Matija Gobec

SmartCat.io

Real-time analytics with fast data stack

Data analytics was considered to be a time and resource consuming job and it was executed offline and usually on previously acquired data. Then came the lambda architecture that brought a lot of new concepts on how data is stored and analyzed in near-real-time. Todays standards require us to analyze data in real-time so that we can react accordingly and gain insights as the data is streamed into our system.

Full abstract

Traditional data warehousing and data analytics was an offline job and it usually required a lot of time to complete and give some results. These operations gave us some insight into our business but we had a limited possibility to improve or react in a timely manner. One of the efforts to move this approach closer to real-time was described with Lambda architecture where raw data was stored in real-time while also being analyzed in parallel and producing results with a certain delay.

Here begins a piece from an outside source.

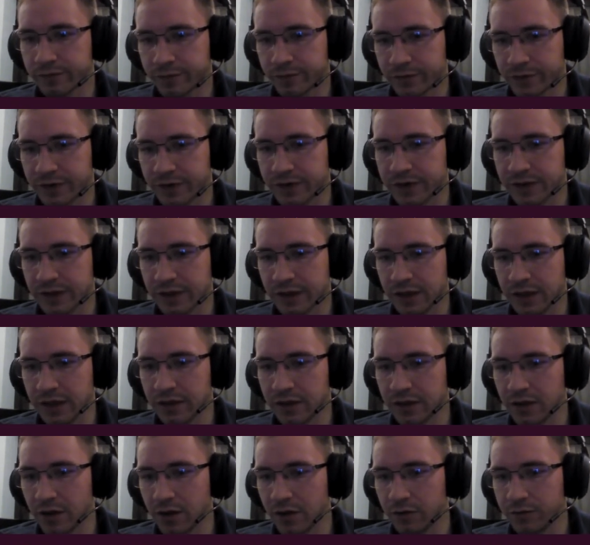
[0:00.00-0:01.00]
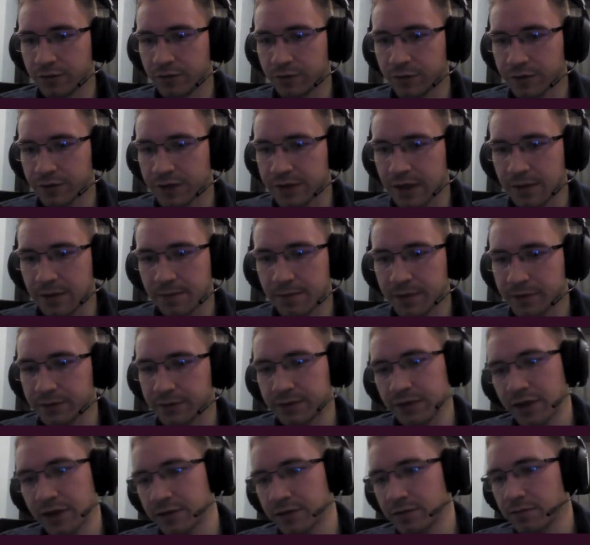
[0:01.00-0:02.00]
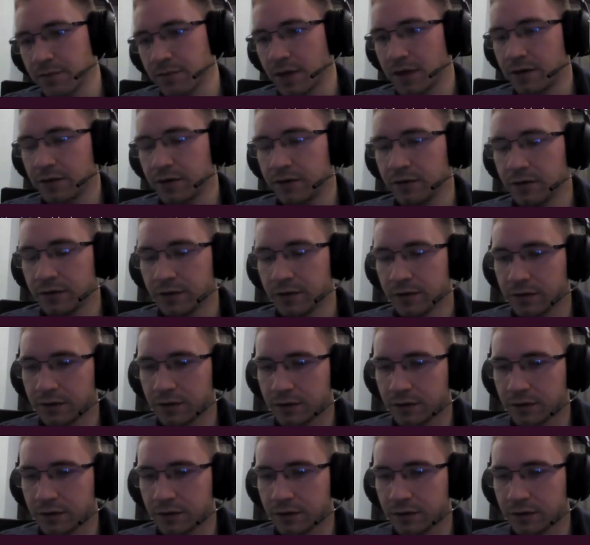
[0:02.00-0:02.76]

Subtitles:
seed node, for example. It doesn't matter.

This approach eliminated those long running jobs by preparing analytic results on the incoming data but in todays business right information at the right time can mean improving our business and directly leading to more profit. Our latest technologies give us possibility to execute analytics on data streams and react almost instantly. Faster data requires faster reactions especially if its a fraud detection or a mission critical system. NoETL philosophy explains why the traditional approach is no longer valid and why we need these new technologies that we have today. In this presentation we are going to talk about the evolution from monolithic to distributed systems, pros and cons of both approaches and what we are able to do with todays technologies. Our main focus is going to be fast data stack (Spark, Mesos, Akka, Cassandra, Kafka) and how using these technologies we can create scalable and fast data pipeline while running real-time data analytics.